Introduction to Starflake Data Reflections
Relational cache overview
Given the diverse needs of different data consumers in an organization, it is impossible for organizations to settle on a single, golden representation of their data in a data warehouse. Even when a centralized data warehouse exists, there is a need for different representations of that data for different use cases and users. As a result, data is often extracted and copied from the centralized data warehouse into data marts, BI servers, cubes, aggregation tables, spreadsheets and other representations of data. The rise of the data lake has made it easier to load data into a centralized repository, but has only exacerbated these challenges by relaxing data modeling requirements and facilitating even more data copies through technologies such as data prep tools and frameworks such as Spark and MapReduce.
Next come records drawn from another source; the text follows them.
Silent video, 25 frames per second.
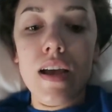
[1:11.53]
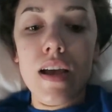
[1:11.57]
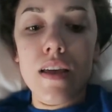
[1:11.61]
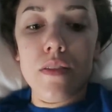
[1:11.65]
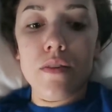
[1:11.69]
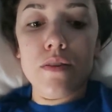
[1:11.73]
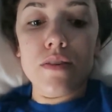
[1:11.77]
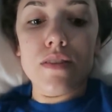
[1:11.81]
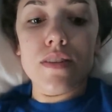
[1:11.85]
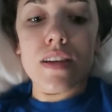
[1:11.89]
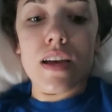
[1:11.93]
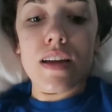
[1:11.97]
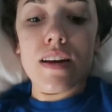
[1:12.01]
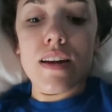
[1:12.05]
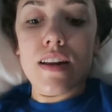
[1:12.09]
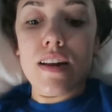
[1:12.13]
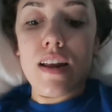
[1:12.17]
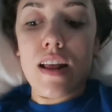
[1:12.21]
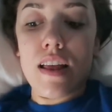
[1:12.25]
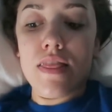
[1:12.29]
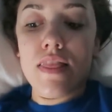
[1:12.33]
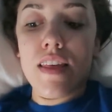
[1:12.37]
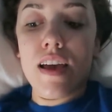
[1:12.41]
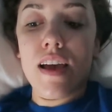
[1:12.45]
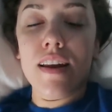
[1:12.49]
And then you sign
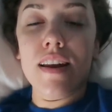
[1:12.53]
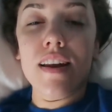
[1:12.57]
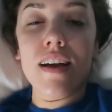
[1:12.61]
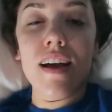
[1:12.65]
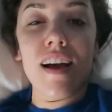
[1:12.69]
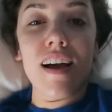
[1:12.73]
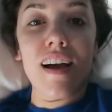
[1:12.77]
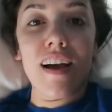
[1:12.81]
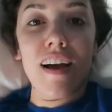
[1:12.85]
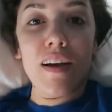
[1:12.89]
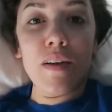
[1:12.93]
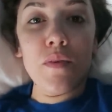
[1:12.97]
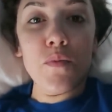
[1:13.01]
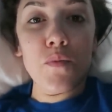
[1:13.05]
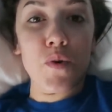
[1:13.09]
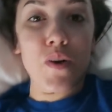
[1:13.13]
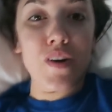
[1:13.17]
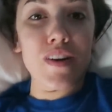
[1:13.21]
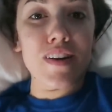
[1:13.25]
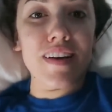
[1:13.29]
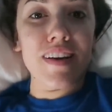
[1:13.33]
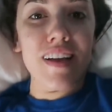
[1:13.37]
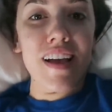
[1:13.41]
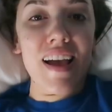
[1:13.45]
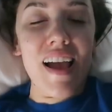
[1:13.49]
in and then I
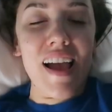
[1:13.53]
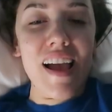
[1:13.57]
work.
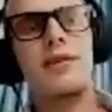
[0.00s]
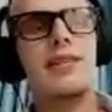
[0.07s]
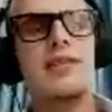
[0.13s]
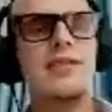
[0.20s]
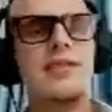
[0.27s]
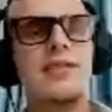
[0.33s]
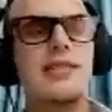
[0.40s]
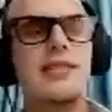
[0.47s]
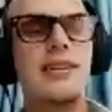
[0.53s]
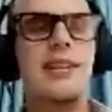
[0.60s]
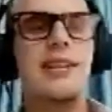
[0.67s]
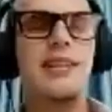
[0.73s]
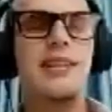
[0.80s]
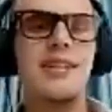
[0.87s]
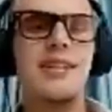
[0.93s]
So
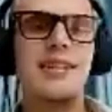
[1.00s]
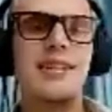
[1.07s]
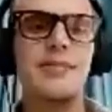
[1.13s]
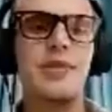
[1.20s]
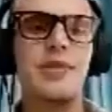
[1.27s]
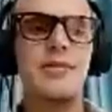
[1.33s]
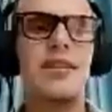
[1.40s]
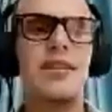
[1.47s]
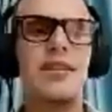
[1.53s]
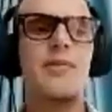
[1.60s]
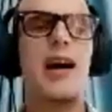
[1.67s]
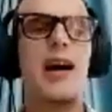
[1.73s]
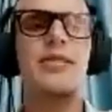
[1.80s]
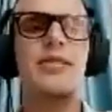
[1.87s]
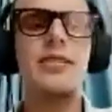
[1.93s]
but with the
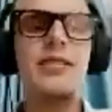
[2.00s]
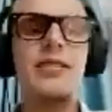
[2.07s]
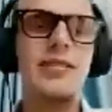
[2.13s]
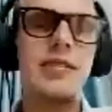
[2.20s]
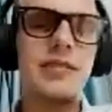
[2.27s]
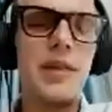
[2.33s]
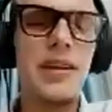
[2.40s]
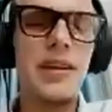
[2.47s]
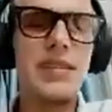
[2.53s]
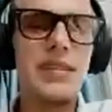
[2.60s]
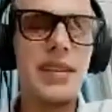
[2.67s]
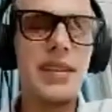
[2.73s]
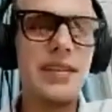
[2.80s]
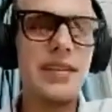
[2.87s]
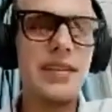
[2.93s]
modern medicine,
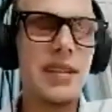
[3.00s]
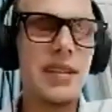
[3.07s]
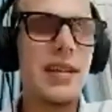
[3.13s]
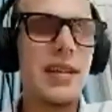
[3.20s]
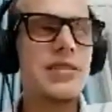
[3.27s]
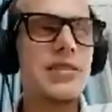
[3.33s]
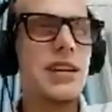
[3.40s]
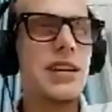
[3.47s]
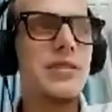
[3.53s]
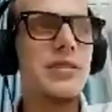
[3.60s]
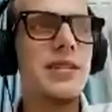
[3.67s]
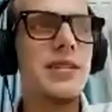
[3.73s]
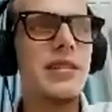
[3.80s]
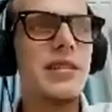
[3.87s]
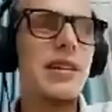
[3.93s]
technology, everything,
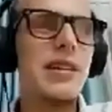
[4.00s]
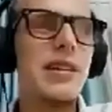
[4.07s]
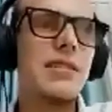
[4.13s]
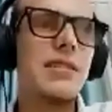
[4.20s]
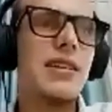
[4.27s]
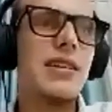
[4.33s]
like yeah,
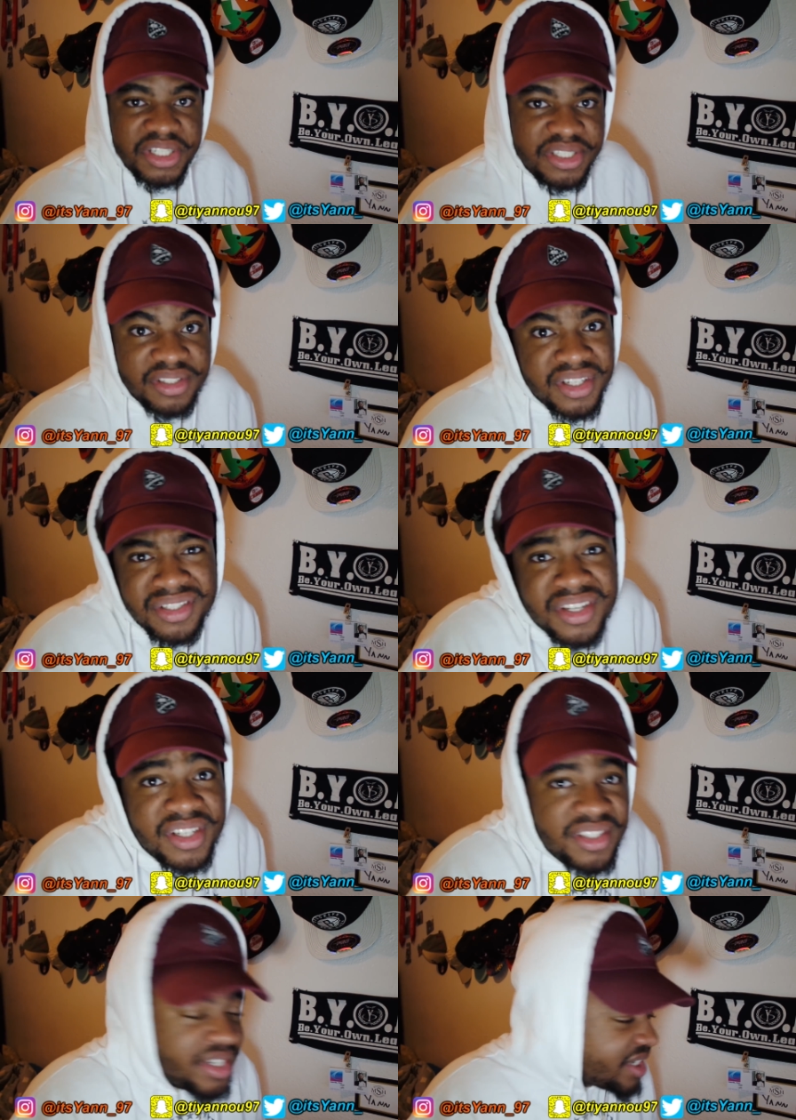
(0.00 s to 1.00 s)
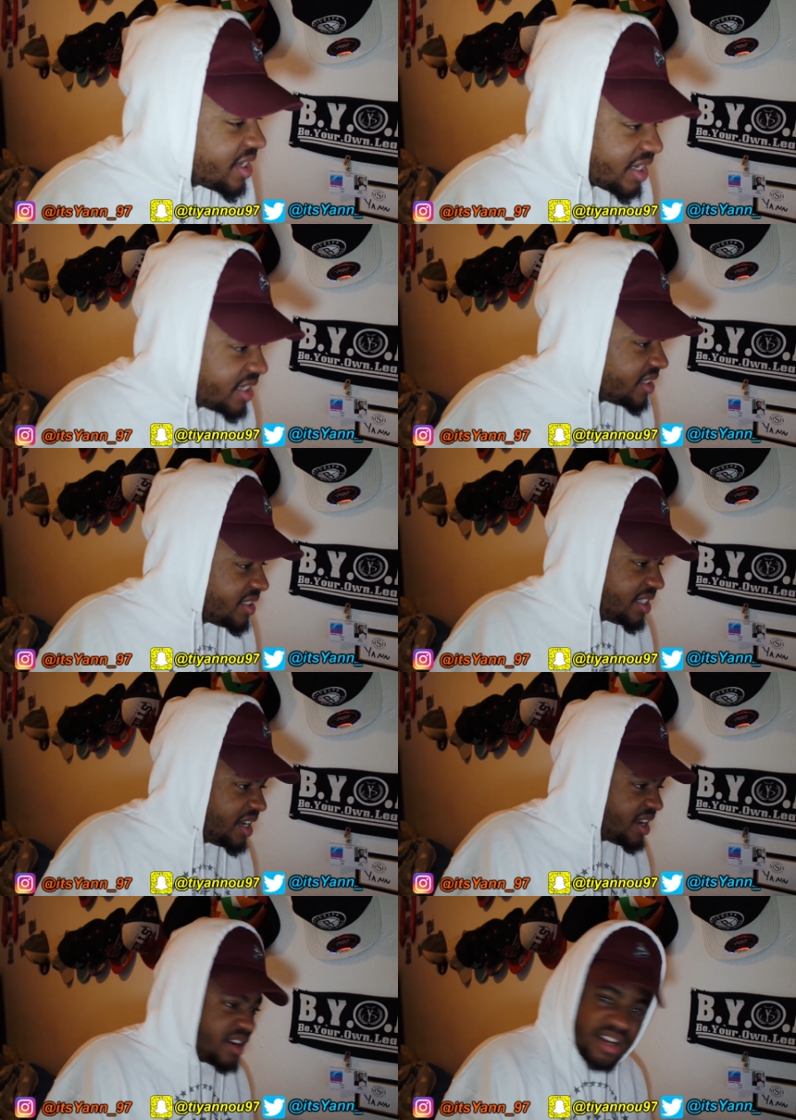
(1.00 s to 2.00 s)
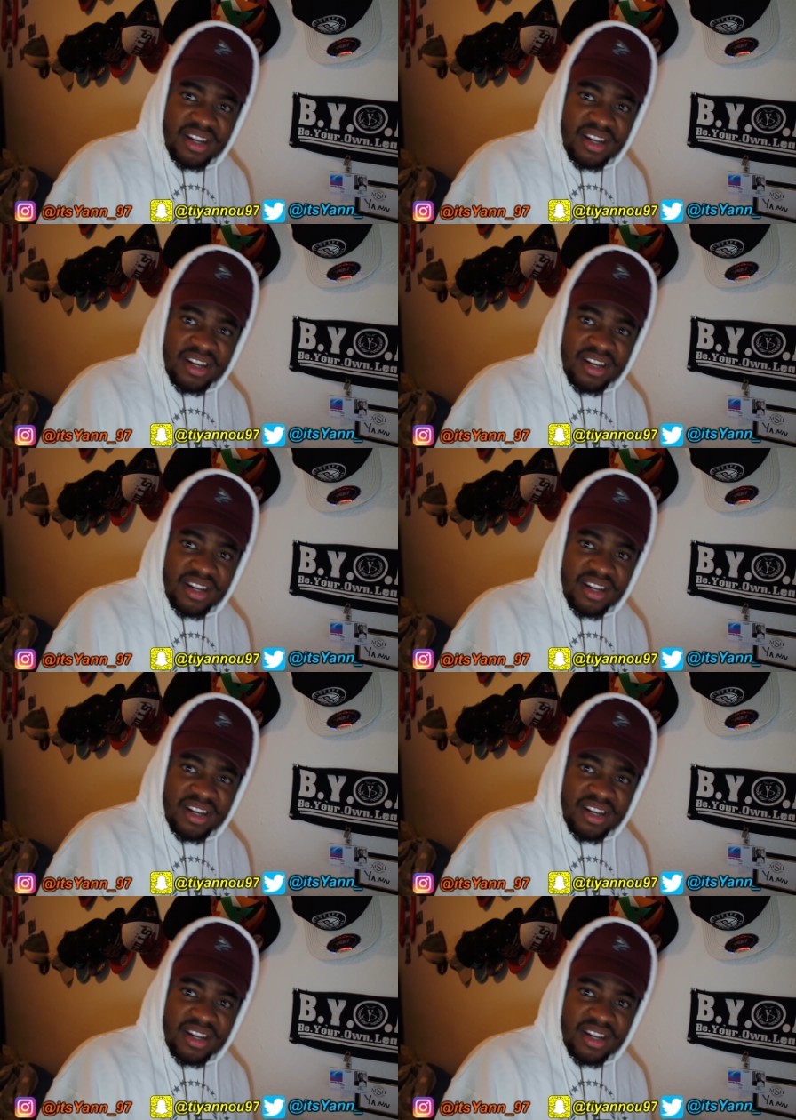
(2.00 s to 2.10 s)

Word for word: cuz, cuz, cuz, nigga, cuz, shit,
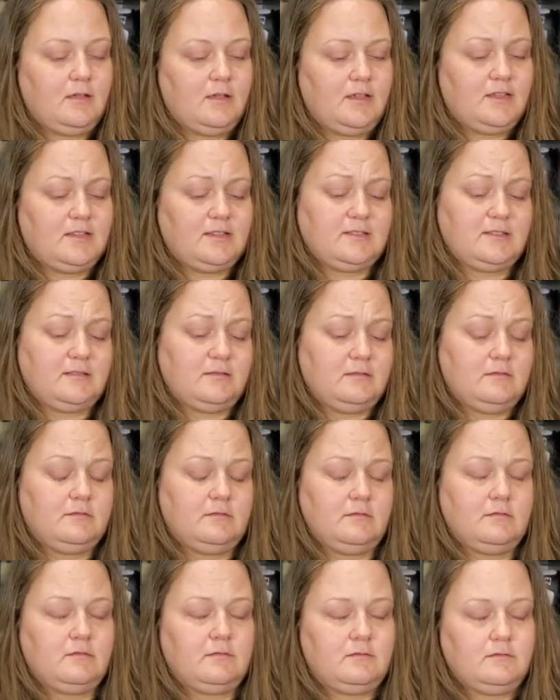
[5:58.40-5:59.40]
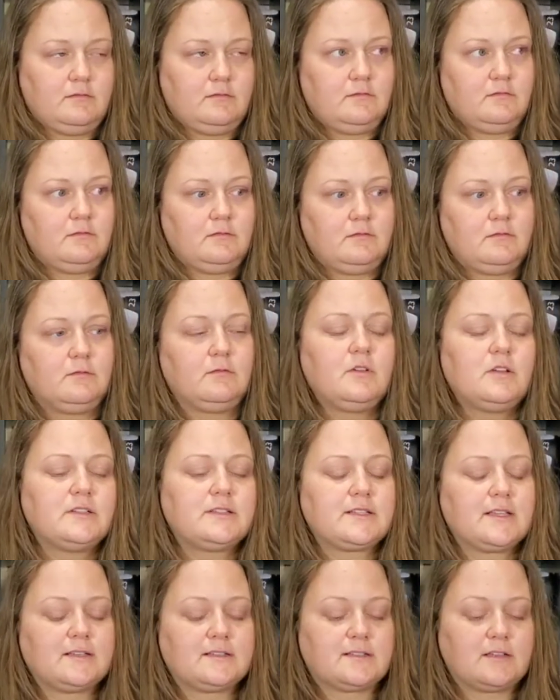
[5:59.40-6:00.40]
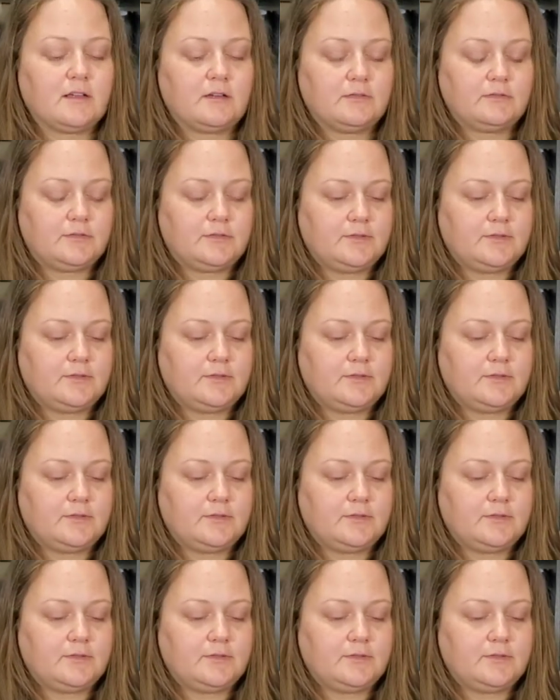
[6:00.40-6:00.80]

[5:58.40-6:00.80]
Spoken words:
It isn't. Well, it's kind of soft.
Dremio addresses this challenge by introducing a logical data layer, enabling users to create and share virtual datasets without incurring the costs and risks associated with physical data copies. Virtual datasets are derived from physical datasets or other virtual datasets, and are defined via a SQL SELECT statement. Ultimately, by “expanding” all the virtual datasets recursively, any virtual dataset can be represented internally as a query plan (i.e., relational algebra) on one or more physical datasets (e.g., Parquet files, Oracle tables, directories of CSV files on S3, Elasticsearch indices/types, MongoDB collections, etc).
Behind the scenes, invisible to end users, a relational cache comprising data materializations, also known as Data Reflections™, enables Dremio to accelerate queries from users and tools. While Dremio’s optimizer can always “push down” queries to the underlying sources, Data Reflections provide optimized data structures that are more efficient for analytical queries. The following illustration outlines the separation of the logical and physical tiers. The triangles in the relational cache represent Data Reflections.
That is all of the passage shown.